[Provided records — start]
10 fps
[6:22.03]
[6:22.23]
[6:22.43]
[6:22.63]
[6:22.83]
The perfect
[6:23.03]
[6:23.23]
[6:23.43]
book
[Provided records — finish]
[Provided records — start]
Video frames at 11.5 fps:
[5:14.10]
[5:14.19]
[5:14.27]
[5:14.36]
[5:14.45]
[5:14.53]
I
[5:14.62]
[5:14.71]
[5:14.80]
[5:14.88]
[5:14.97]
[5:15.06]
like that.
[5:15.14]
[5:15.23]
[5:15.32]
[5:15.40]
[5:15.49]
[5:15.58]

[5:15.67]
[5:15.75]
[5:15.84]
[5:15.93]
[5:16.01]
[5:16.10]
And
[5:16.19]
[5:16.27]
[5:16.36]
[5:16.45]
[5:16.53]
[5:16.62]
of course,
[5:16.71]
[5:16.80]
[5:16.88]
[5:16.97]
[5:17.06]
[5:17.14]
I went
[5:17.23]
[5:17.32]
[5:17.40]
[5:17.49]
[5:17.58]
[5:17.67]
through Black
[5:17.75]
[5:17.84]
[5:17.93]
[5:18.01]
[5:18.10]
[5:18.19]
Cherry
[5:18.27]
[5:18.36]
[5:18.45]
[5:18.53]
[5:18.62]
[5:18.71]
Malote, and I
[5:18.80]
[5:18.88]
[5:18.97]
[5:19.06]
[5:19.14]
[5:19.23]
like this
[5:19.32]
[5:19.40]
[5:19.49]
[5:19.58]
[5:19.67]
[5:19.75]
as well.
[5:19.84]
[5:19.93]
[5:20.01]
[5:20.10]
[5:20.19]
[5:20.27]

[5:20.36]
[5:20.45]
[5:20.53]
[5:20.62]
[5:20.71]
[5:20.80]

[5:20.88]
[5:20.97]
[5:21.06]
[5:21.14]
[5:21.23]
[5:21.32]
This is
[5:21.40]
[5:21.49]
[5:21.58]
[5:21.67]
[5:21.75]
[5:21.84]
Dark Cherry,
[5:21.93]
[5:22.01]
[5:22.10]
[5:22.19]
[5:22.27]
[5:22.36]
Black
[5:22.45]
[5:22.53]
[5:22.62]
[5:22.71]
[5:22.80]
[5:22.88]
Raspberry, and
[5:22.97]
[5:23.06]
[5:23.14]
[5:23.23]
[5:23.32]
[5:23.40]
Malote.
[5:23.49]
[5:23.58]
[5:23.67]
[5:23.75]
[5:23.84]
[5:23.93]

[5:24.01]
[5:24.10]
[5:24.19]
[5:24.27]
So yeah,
[Provided records — finish]
[Provided records — start]
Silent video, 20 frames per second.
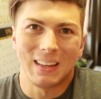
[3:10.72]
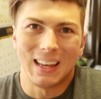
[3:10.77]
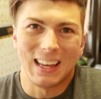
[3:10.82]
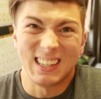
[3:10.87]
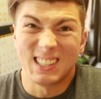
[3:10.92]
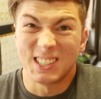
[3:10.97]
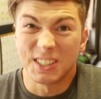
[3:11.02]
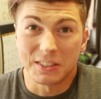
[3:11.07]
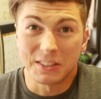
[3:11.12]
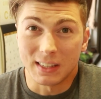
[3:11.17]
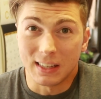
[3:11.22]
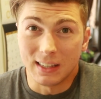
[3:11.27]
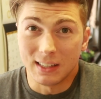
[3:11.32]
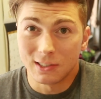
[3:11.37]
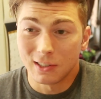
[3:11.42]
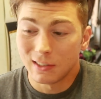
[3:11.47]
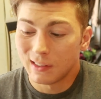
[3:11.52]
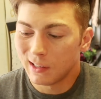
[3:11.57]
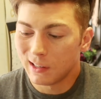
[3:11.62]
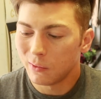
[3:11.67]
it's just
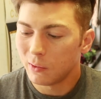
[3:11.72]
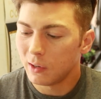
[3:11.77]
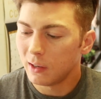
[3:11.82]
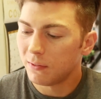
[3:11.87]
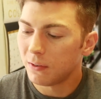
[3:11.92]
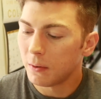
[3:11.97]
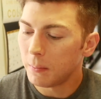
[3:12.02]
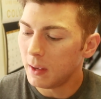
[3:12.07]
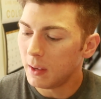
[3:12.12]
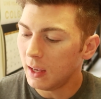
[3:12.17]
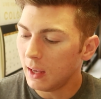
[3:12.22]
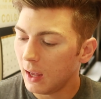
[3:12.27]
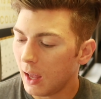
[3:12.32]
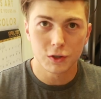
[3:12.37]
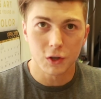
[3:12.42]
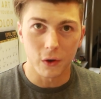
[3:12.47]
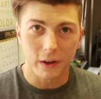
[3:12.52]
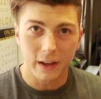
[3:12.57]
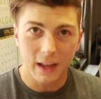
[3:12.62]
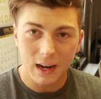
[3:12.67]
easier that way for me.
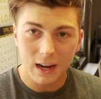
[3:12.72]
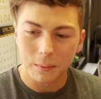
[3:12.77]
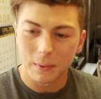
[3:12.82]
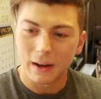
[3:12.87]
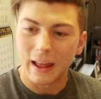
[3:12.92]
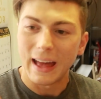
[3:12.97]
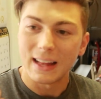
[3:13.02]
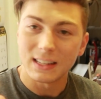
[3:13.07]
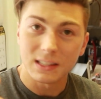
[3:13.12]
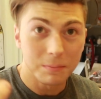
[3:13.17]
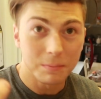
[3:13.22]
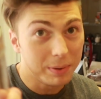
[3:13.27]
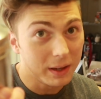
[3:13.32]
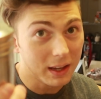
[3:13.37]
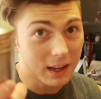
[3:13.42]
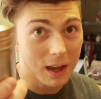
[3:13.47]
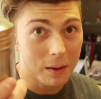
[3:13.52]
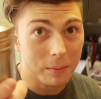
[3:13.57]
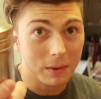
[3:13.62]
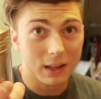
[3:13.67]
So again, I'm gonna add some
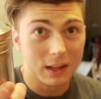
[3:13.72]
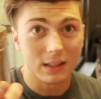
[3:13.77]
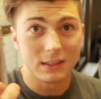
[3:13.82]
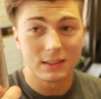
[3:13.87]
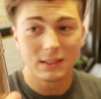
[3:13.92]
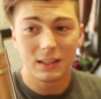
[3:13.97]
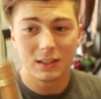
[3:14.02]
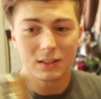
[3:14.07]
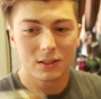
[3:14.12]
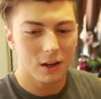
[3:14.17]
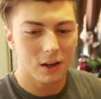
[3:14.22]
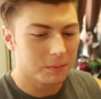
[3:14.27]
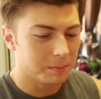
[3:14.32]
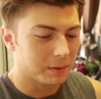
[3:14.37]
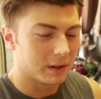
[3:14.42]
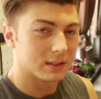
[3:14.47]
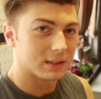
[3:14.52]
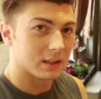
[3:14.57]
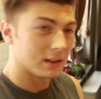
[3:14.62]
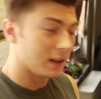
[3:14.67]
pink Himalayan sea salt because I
[Provided records — finish]
What you should do>
Go through the listing above and copy each line in which the string "frames" is found.

Result of the exercise>
Video frames at 11.5 fps:
Silent video, 20 frames per second.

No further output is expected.